Women like Carmen considered their lilacs
safe. An easy bargain, they believed. At night,
however, she climbed fences, avoided streetlamps,
and pushed the vulnerable blossoms into a bag.
With La Cenerentola soaring through her rooms,
she painted each flower with egg white, dipped
it in sugar, and placed it on a rack to dry.
Fingering the photographs, she said,
without looking up, “I have never left.”
Snow is on the ground outside; the icy stairs
descending to the street are lethal.
“I am still pressing my tongue against
pancetta. The pheasant never grew moist.
Do you understand me?”
But what when the effect preempts the cause?
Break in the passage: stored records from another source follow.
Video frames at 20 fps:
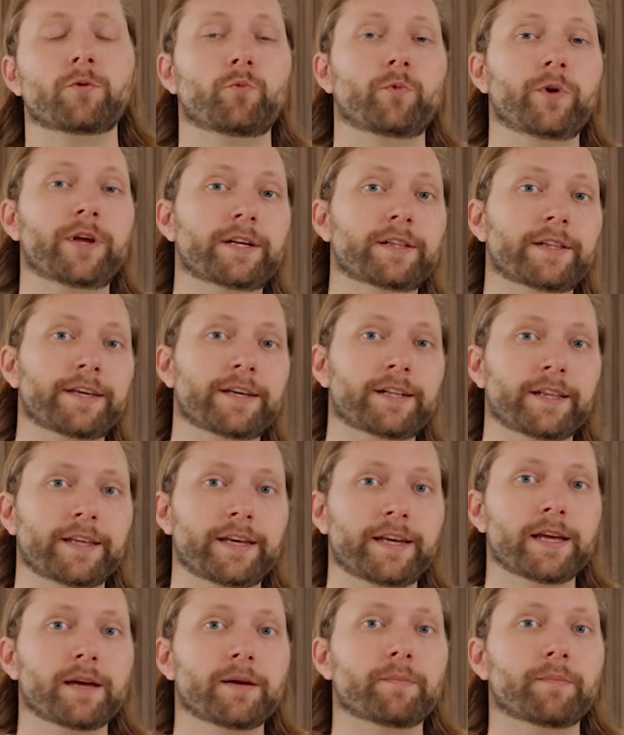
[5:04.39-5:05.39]
Weekly
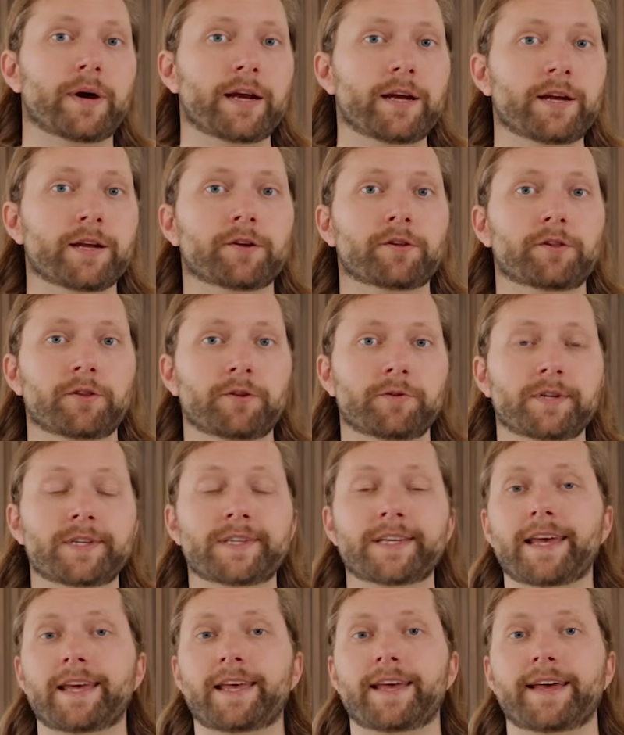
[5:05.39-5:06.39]
cleaning might include
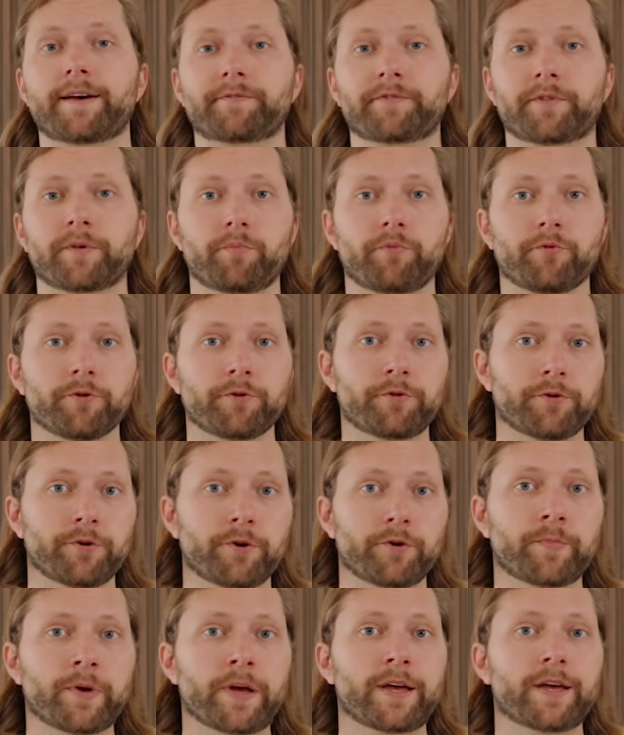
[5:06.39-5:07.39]
taking out the brew
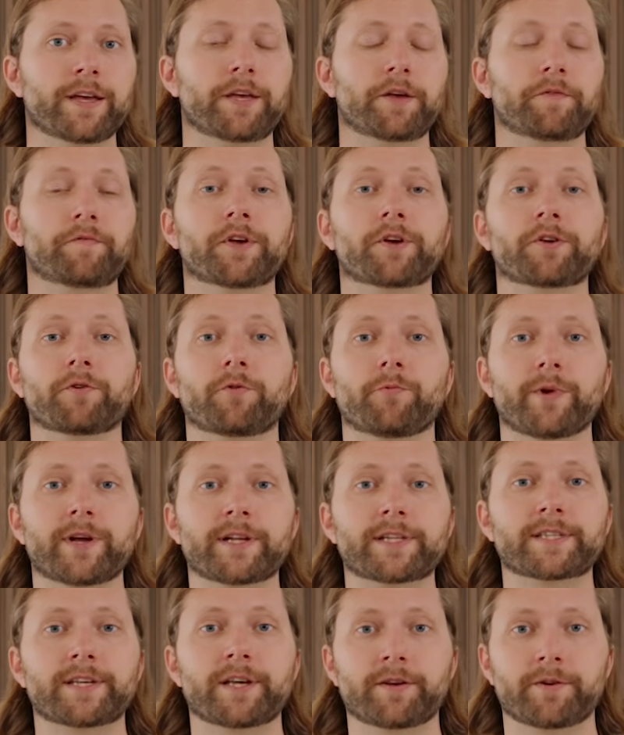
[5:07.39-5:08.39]
group, giving it a
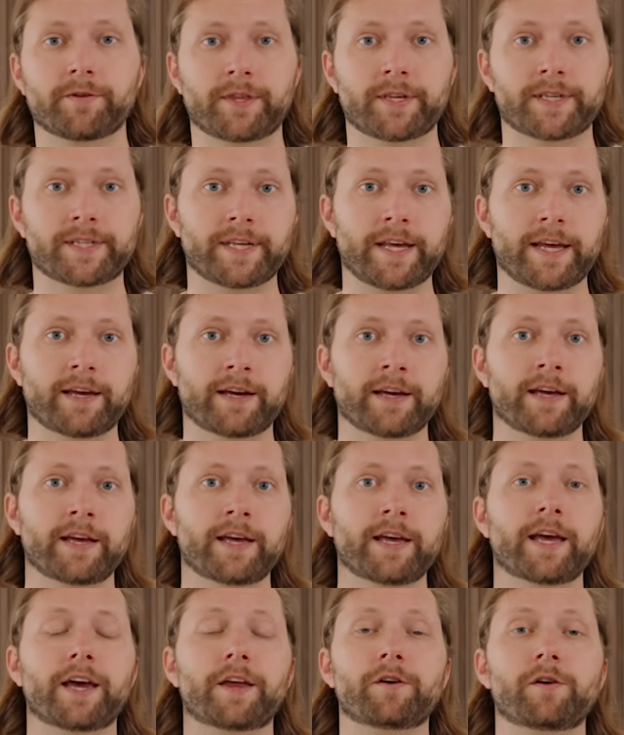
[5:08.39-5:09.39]
rinse under the sink,
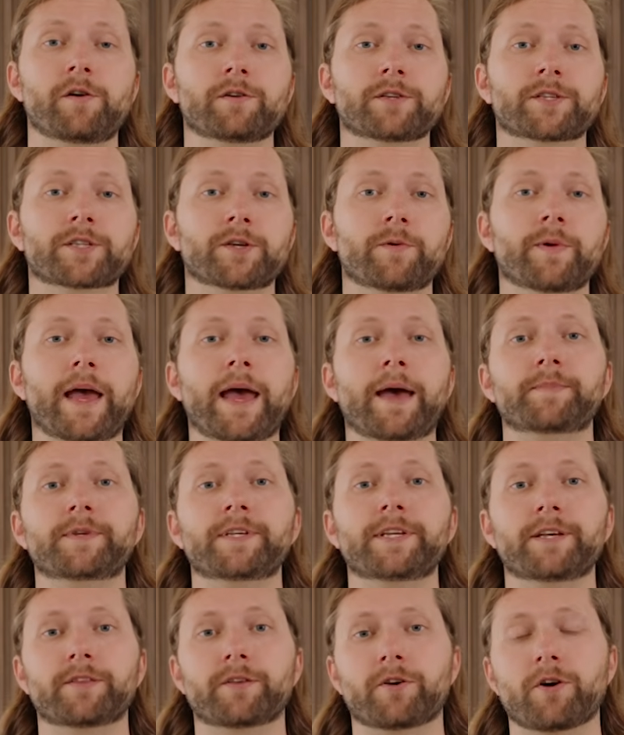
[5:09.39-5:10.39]
and also
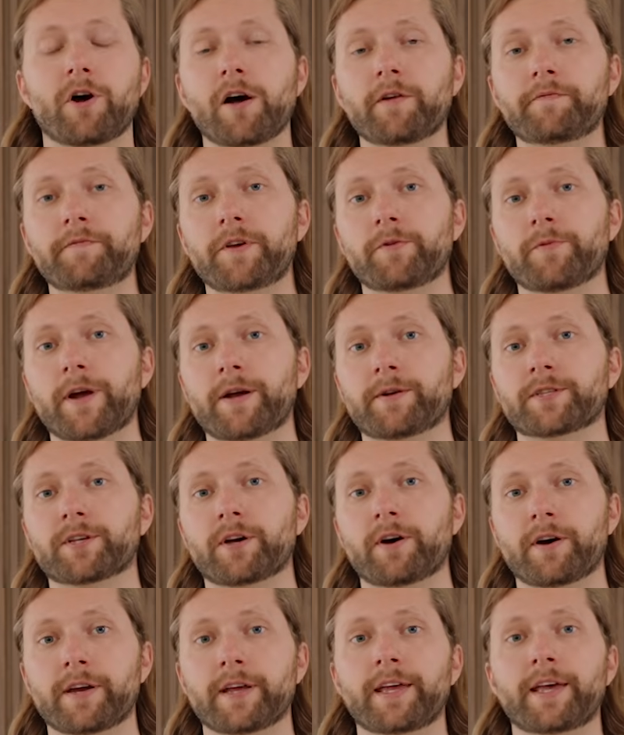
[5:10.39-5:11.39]
emptying the coffee grounds
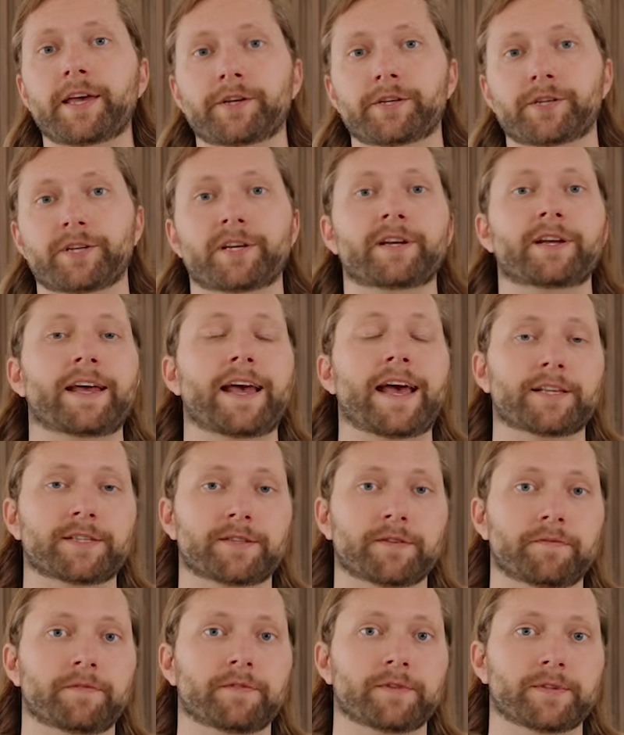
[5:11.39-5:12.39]
on occasion as
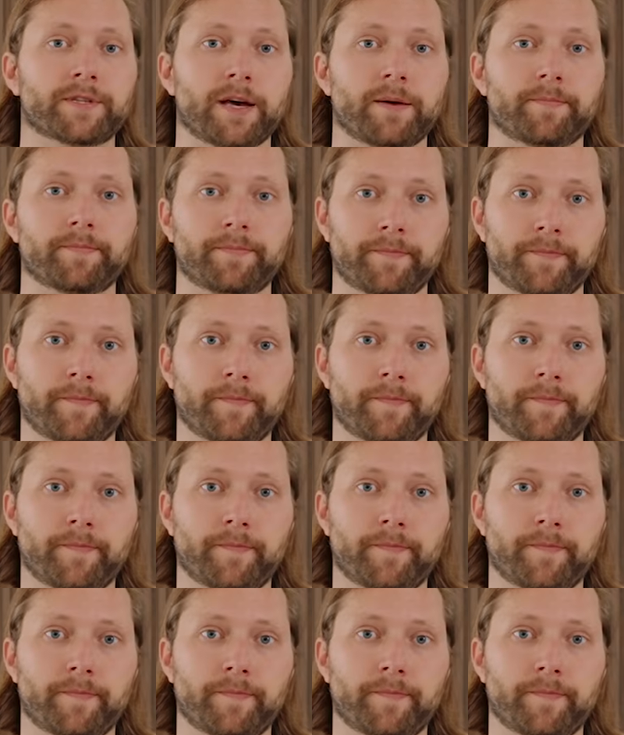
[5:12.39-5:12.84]
it fills up.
Even a posteriori dismantled in her head. A dry bird
roasting itself back into life, lifting out of the pan
on mottled wings and splitting the open space of a window,
the meat on its bones redeemed and muculent.
What when she rises in the night and sings herself
back into a photograph of a woman standing
in a hidden courtyard. What when her passport
was never stamped for exit, when a motorcycle
pulls her through an Italian afternoon and
she has two years to decide what next.